We have a TL130 with about 800 hours so far. We brought it out this winter and used it for some cleanups on a couple of properties, and I have to say, it slides all over the place. In some cases you cant even move. 

The stock tracks are prety well warn and there is a huge amount of surface contact due to the stock tread pattern. 

Since its about time to replace the tracks, does anyone have any suggestions for replacements that will get better traction in the snow. During the summer most of our work is grading and back yard stuff.


----------



## dirtdoctor (Oct 15, 2008)

PerfiCut Inc.;936749 said:


> We have a TL130 with about 800 hours so far. We brought it out this winter and used it for some cleanups on a couple of properties, and I have to say, it slides all over the place. In some cases you cant even move.
> 
> The stock tracks are prety well warn and there is a huge amount of surface contact due to the stock tread pattern.
> 
> Since its about time to replace the tracks, does anyone have any suggestions for replacements that will get better traction in the snow. During the summer most of our work is grading and back yard stuff.

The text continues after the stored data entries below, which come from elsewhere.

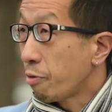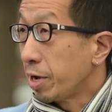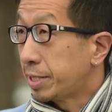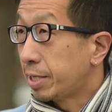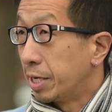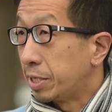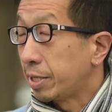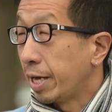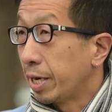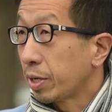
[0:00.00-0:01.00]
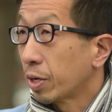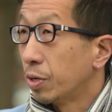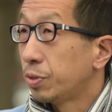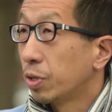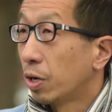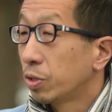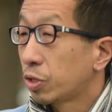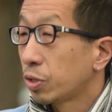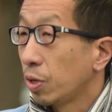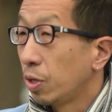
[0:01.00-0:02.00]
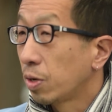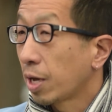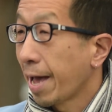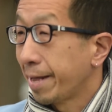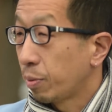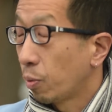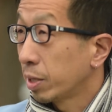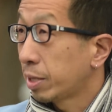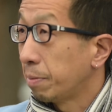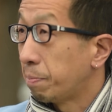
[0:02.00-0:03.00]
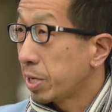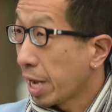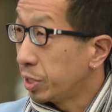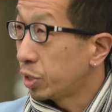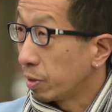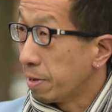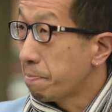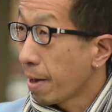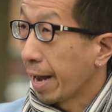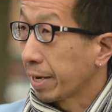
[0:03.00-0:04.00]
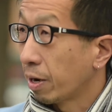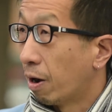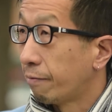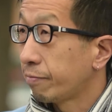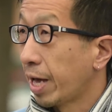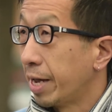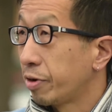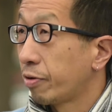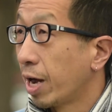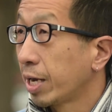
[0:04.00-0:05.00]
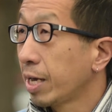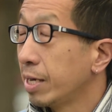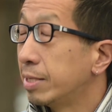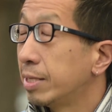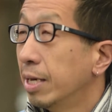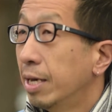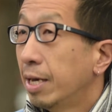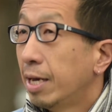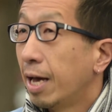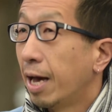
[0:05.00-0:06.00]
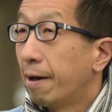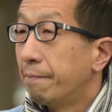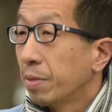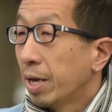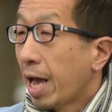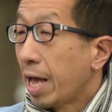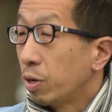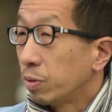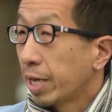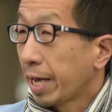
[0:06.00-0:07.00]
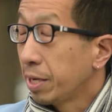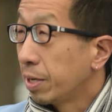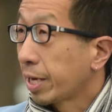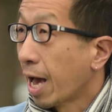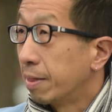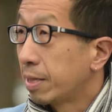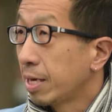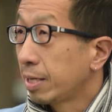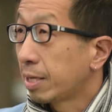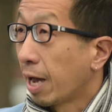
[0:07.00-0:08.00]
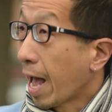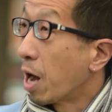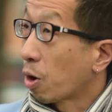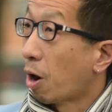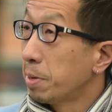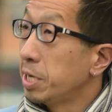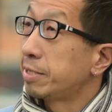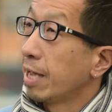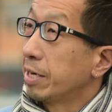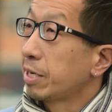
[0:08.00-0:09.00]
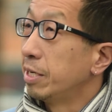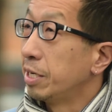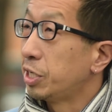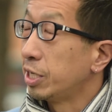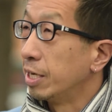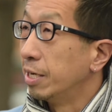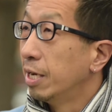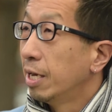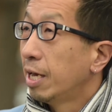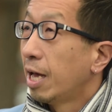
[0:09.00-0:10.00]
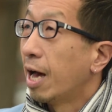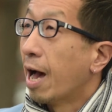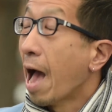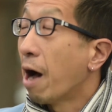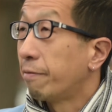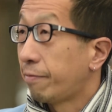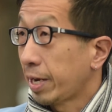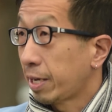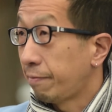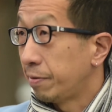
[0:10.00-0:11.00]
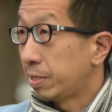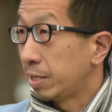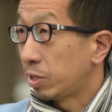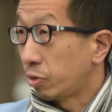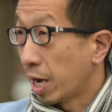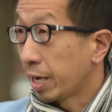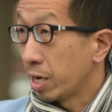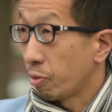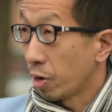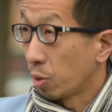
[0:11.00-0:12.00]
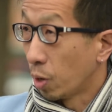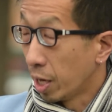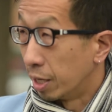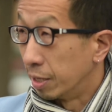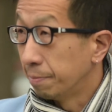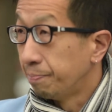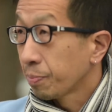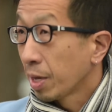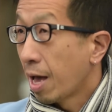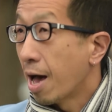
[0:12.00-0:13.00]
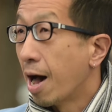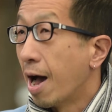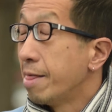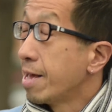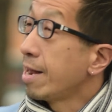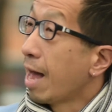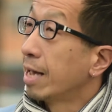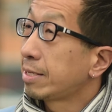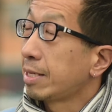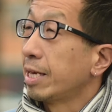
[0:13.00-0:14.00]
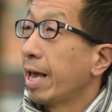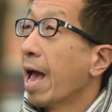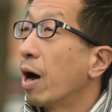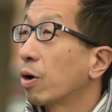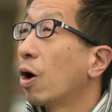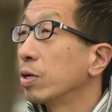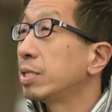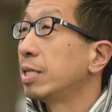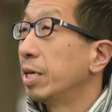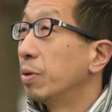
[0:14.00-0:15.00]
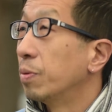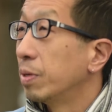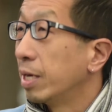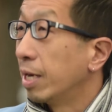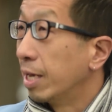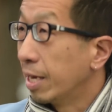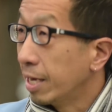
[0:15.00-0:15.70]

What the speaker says: research then goes on to look at what the potential impact of that drug is, and it'll take into account things like how common is that condition, how effective is this drug in the real world, and then lastly, how costly it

I have a TL 140 I plowed with last year I had a new set of tracks on it although I did not like it as well as my cat246B it still done well I Bought titan tracks because they was cheap 18'' wide tracks a set for $2300.00 and they look similar to a double bar grouser pad on a crawler no offset pattern straight bars across, less viberation and good traction


----------



## BIGBEN2004 (Aug 28, 2008)

I hear Mclaren tracks do allot better, but I plow with a TL130 also and it doesn't do well either but I am not spending the extra money for the Mclaren tracks for the little amount of snow we get in Maryland. I did get Bair claws for mine and they helped out allot but they still didn't make it as good as a rubber tire machine. Tires always do better in the snow, less contact more PSI. Tracks are like ski's the longer and more surface area you contact the ground the faster you go.

http://www.mclarenusa.com/ is the tracks you can try for the extra money.

http://www.bairproducts.com/ is the studs you can drill in your tracks that help but not the 
complete answer.


----------



## EGLC (Nov 8, 2007)

BIGBEN2004;936847 said:


> I hear Mclaren tracks do allot better, but I plow with a TL130 also and it doesn't do well either but I am not spending the extra money for the Mclaren tracks for the little amount of snow we get in Maryland. I did get Bair claws for mine and they helped out allot but they still didn't make it as good as a rubber tire machine. Tires always do better in the snow, less contact more PSI. Tracks are like ski's the longer and more surface area you contact the ground the faster you go.
> 
> http://www.mclarenusa.com/ is the tracks you can try for the extra money.
> 
> ...


from everything I've heard about the studs it seems like the worst option. A local guy had them and had problems with them really messing up the pavement.....I think I read a member on here had the same problems???


----------



## BIGBEN2004 (Aug 28, 2008)

EGLC;937177 said:


> from everything I've heard about the studs it seems like the worst option. A local guy had them and had problems with them really messing up the pavement.....I think I read a member on here had the same problems???


I plow in industrial and commercial lots so damage to surface is no concern. The bucket scrapes more blacktop up then the studs do. I actually noticed no markings from the studs. I am going to check the depth I have them in my tracks I think I have them too deep so they are not agressive enough. I need to put them in less then they are. I did see that climbing curbs to push piles back did pull some out of my tracks. I am missing some of the studs now after the last storm of 40Hrs. of plowing time.


----------



## cretebaby (Aug 23, 2008)

PerfiCut Inc.;936749 said:


> We have a TL130 with about 800 hours so far. We brought it out this winter and used it for some cleanups on a couple of properties, and I have to say, it slides all over the place. In some cases you cant even move.
> 
> The stock tracks are prety well warn and there is a huge amount of surface contact due to the stock tread pattern.
> 
> Since its about time to replace the tracks, does anyone have any suggestions for replacements that will get better traction in the snow. During the summer most of our work is grading and back yard stuff.


How about Polar Treads?

http://www.bridgestonerubbertrack.com/pt_demo.html


----------